— Data supplied —
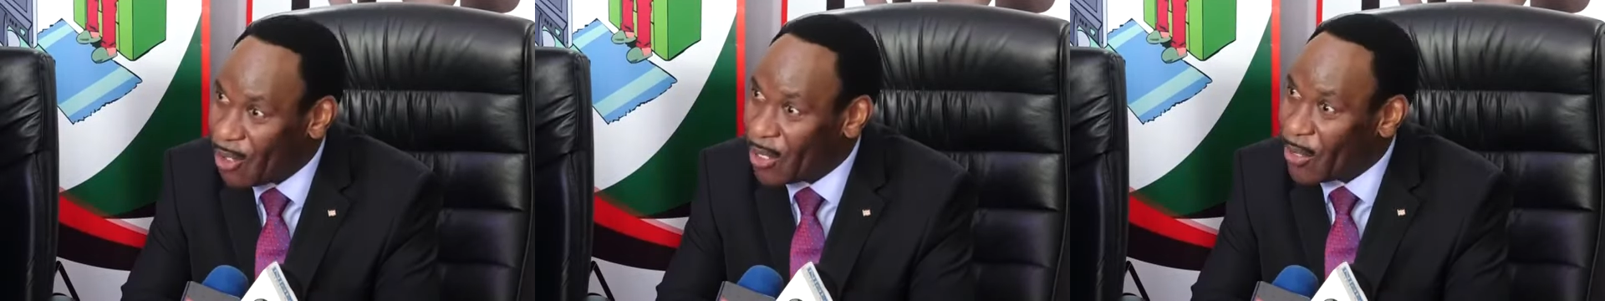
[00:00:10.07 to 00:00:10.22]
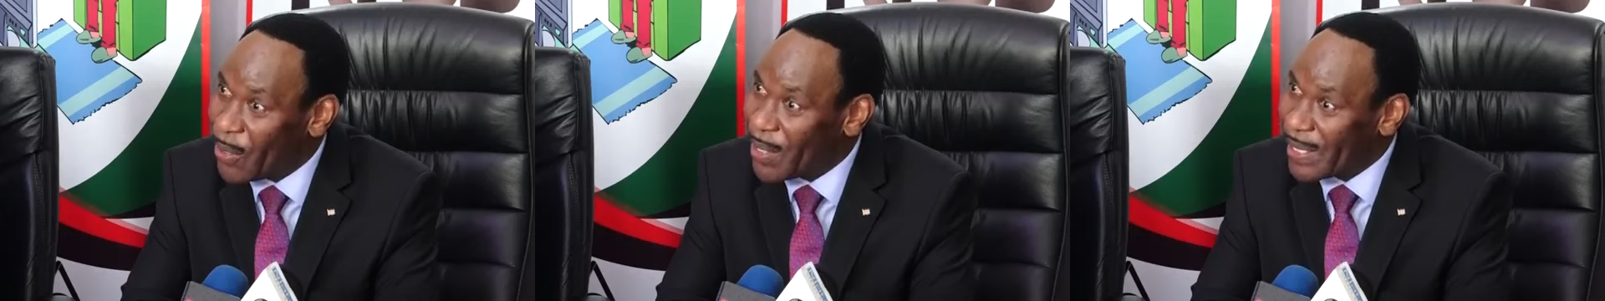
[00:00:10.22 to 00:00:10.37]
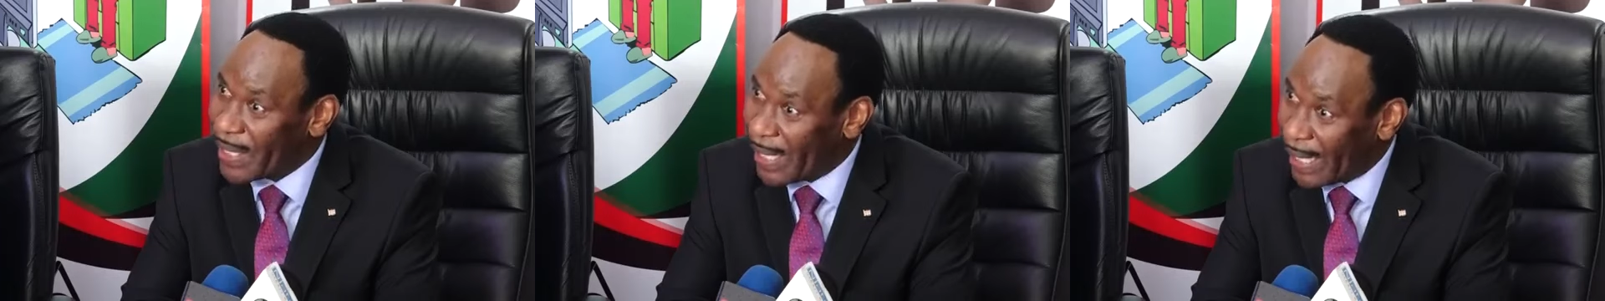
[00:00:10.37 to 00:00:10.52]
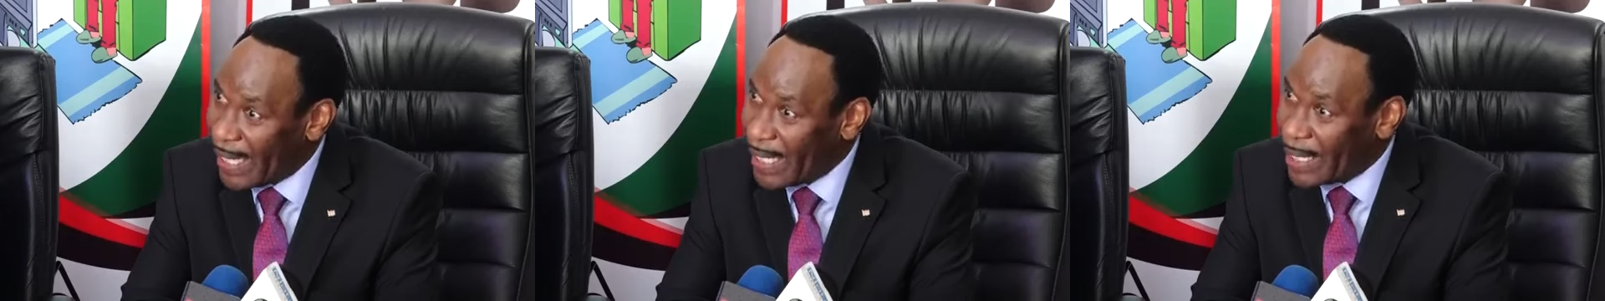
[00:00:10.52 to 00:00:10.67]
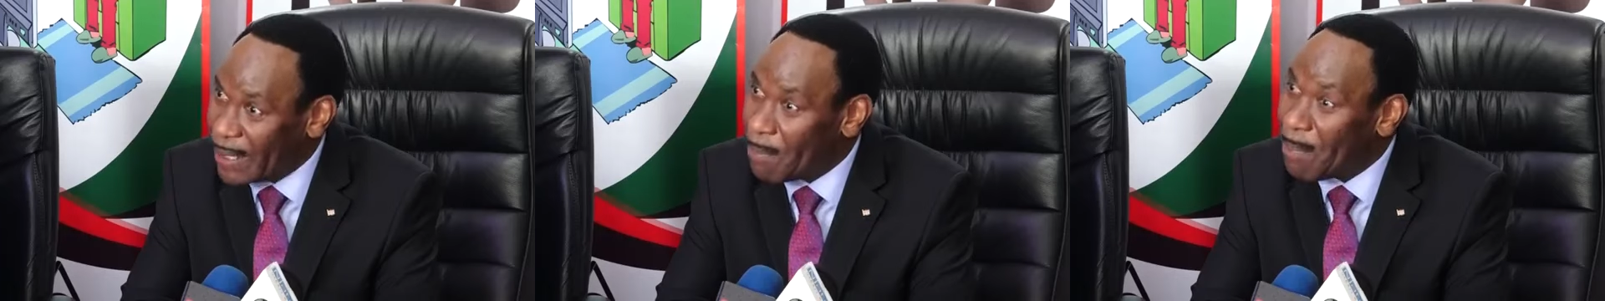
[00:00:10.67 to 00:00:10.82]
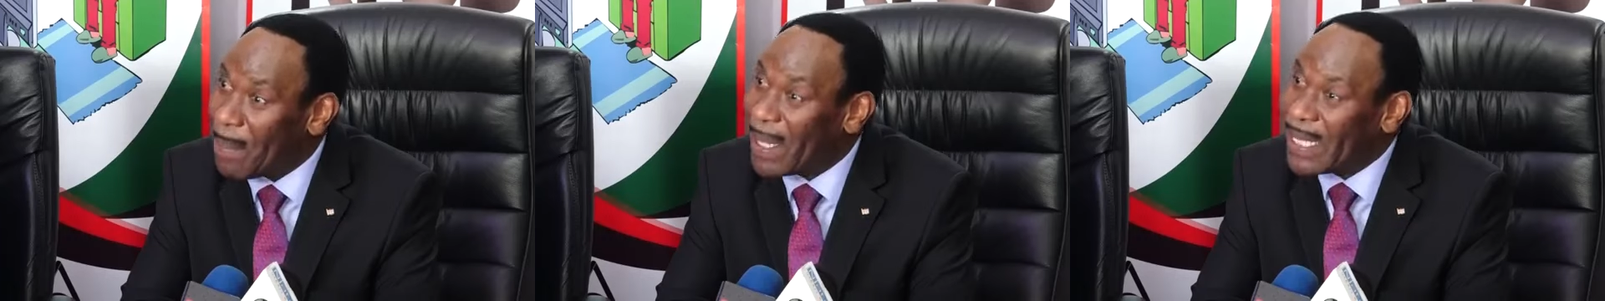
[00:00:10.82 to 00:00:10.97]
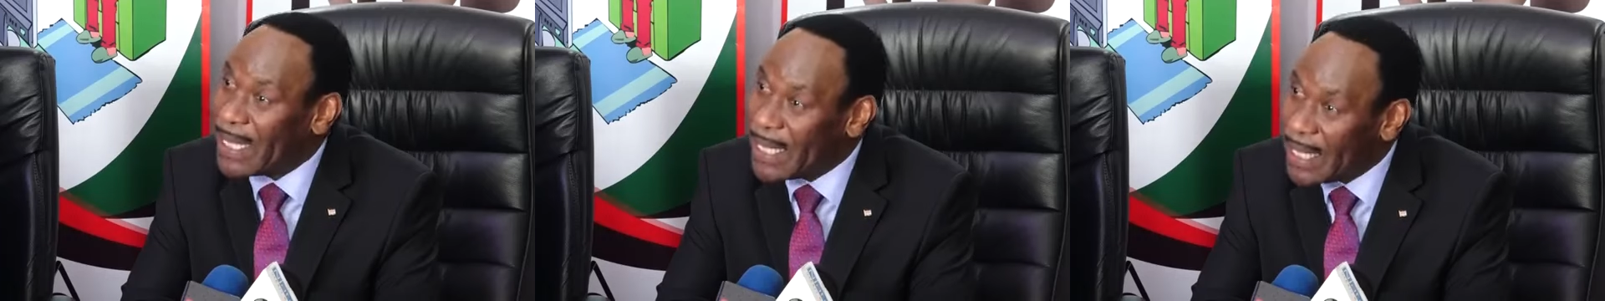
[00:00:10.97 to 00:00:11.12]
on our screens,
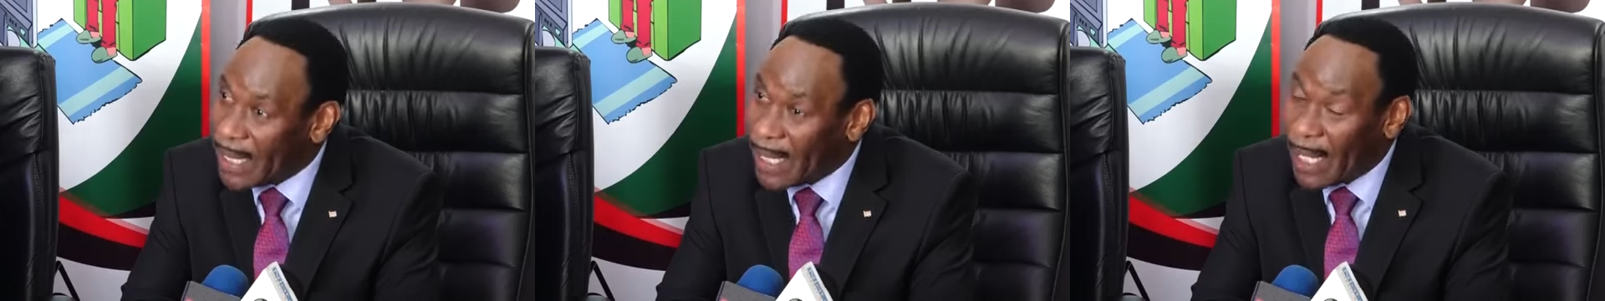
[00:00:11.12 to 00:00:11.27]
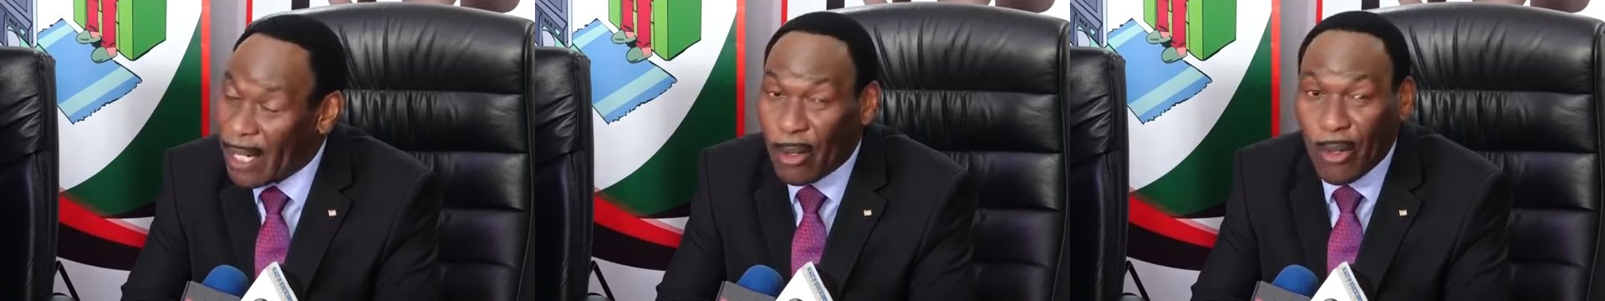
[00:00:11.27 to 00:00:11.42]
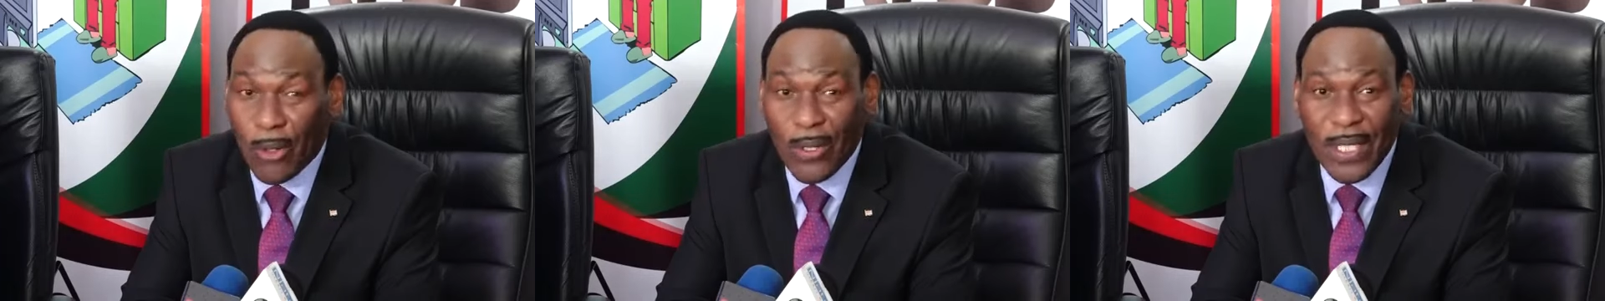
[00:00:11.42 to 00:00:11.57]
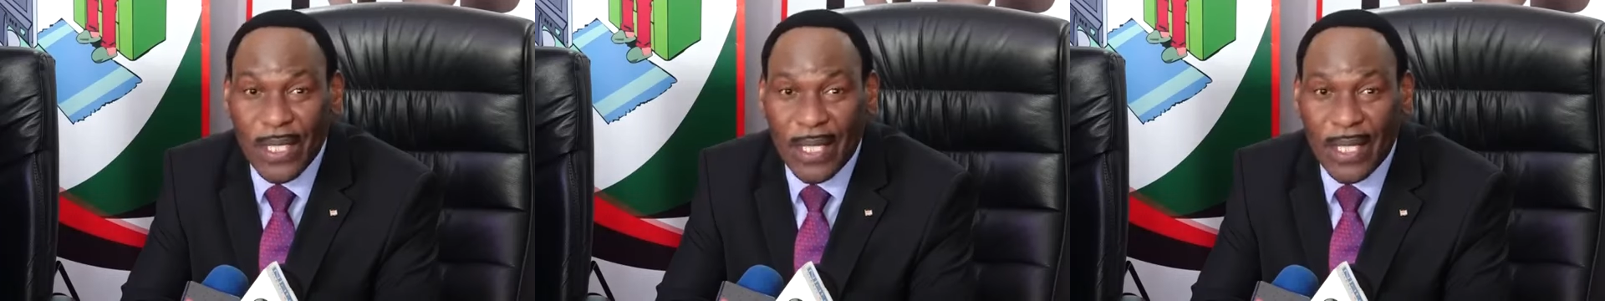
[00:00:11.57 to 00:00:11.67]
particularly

==

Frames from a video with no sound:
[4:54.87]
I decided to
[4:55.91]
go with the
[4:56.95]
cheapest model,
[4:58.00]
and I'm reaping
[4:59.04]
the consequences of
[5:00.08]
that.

* * *

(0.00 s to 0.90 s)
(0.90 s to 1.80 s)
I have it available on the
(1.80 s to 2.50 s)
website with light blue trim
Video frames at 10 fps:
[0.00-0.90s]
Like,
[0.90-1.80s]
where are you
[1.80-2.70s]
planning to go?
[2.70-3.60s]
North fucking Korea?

— Problem to work on —
Among the entries above, find the line with "[00:00:10.07 to 00:00:10.22]" and repeat exactly from there through the line with "[00:00:11.27 to 00:00:11.42]", leaving out the pictures.

— Output of the task —
[00:00:10.07 to 00:00:10.22]
[00:00:10.22 to 00:00:10.37]
[00:00:10.37 to 00:00:10.52]
[00:00:10.52 to 00:00:10.67]
[00:00:10.67 to 00:00:10.82]
[00:00:10.82 to 00:00:10.97]
[00:00:10.97 to 00:00:11.12]
on our screens,
[00:00:11.12 to 00:00:11.27]
[00:00:11.27 to 00:00:11.42]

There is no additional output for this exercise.